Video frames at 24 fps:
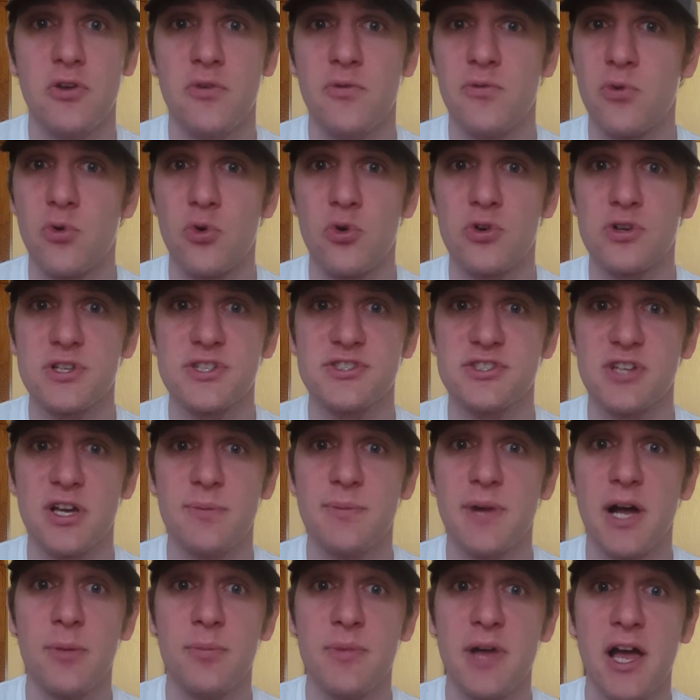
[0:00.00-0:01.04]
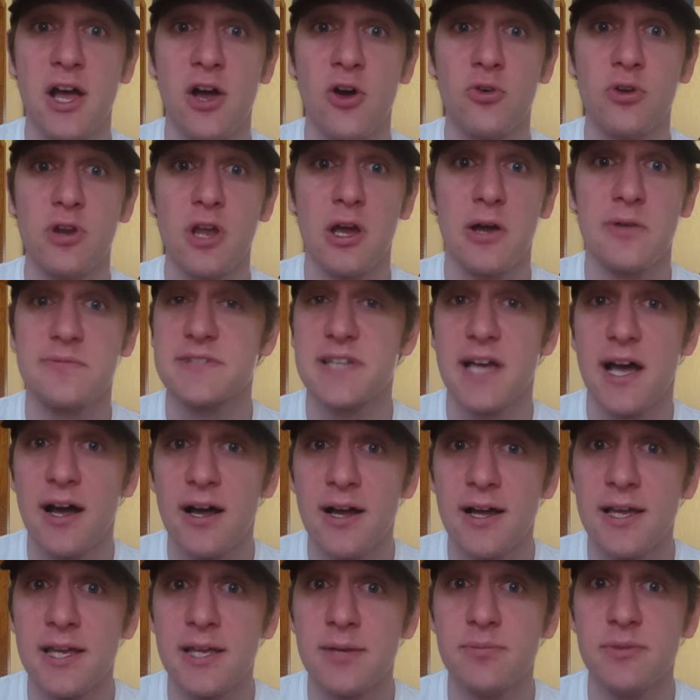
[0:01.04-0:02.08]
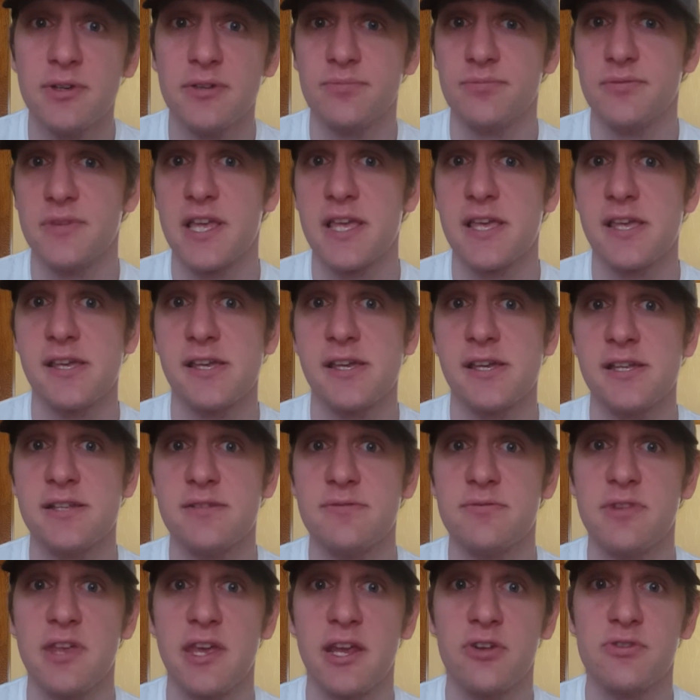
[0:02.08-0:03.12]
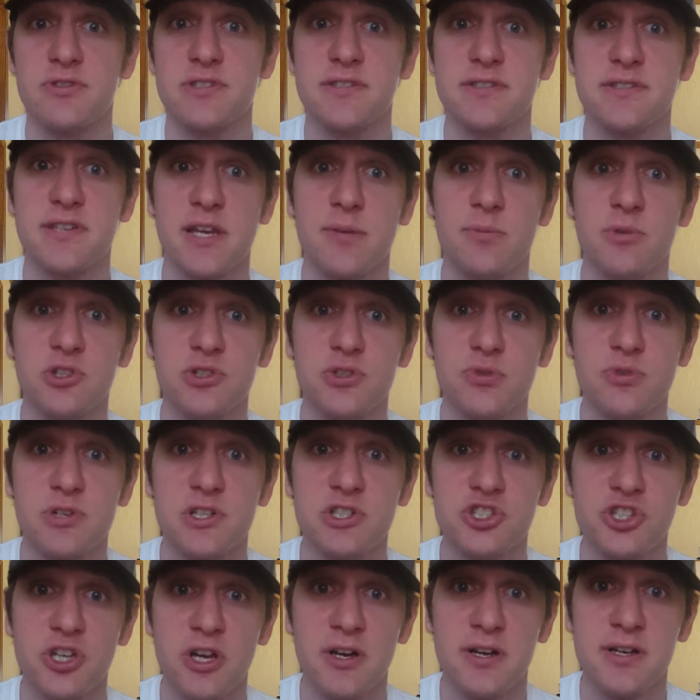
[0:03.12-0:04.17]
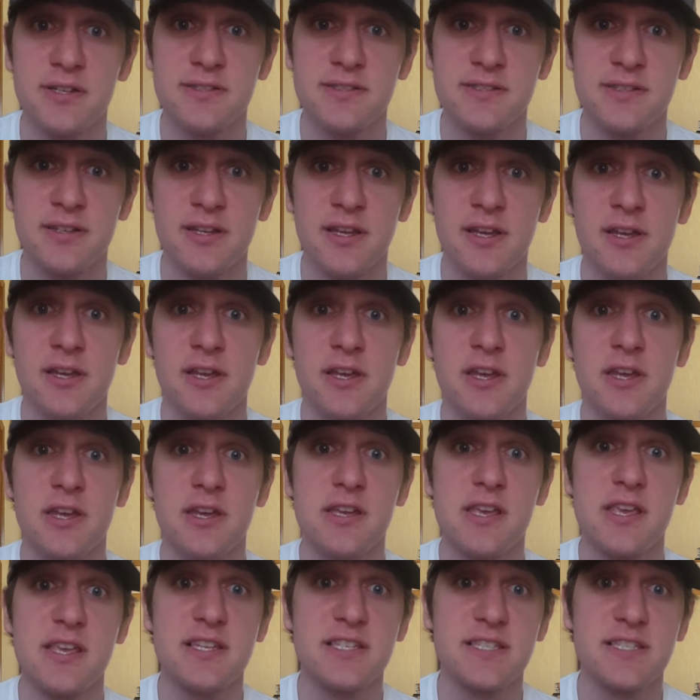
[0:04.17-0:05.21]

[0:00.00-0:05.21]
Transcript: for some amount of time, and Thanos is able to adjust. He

==

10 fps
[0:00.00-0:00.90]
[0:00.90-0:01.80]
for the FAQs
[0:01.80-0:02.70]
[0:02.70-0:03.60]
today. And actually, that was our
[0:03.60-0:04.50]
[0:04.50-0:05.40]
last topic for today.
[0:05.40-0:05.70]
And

---

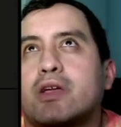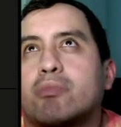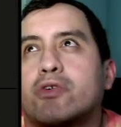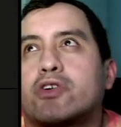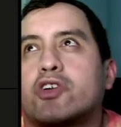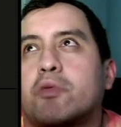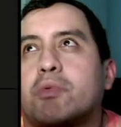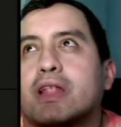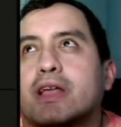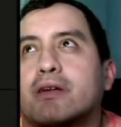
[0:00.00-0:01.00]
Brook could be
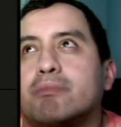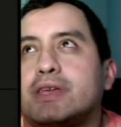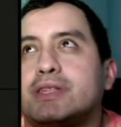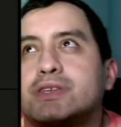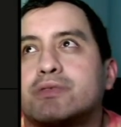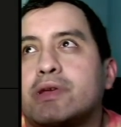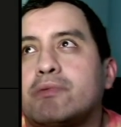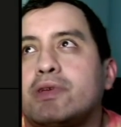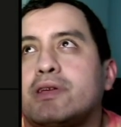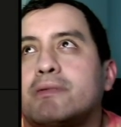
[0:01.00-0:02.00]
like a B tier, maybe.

▶ [Work instruction] Would you restate, exactly and with no pictures, the lines of the entries above from the one containing "Video frames at" through the one containing "Transcript: for some"?

▶ [Solution to the exercise]
Video frames at 24 fps:
[0:00.00-0:01.04]
[0:01.04-0:02.08]
[0:02.08-0:03.12]
[0:03.12-0:04.17]
[0:04.17-0:05.21]

[0:00.00-0:05.21]
Transcript: for some amount of time, and Thanos is able to adjust. He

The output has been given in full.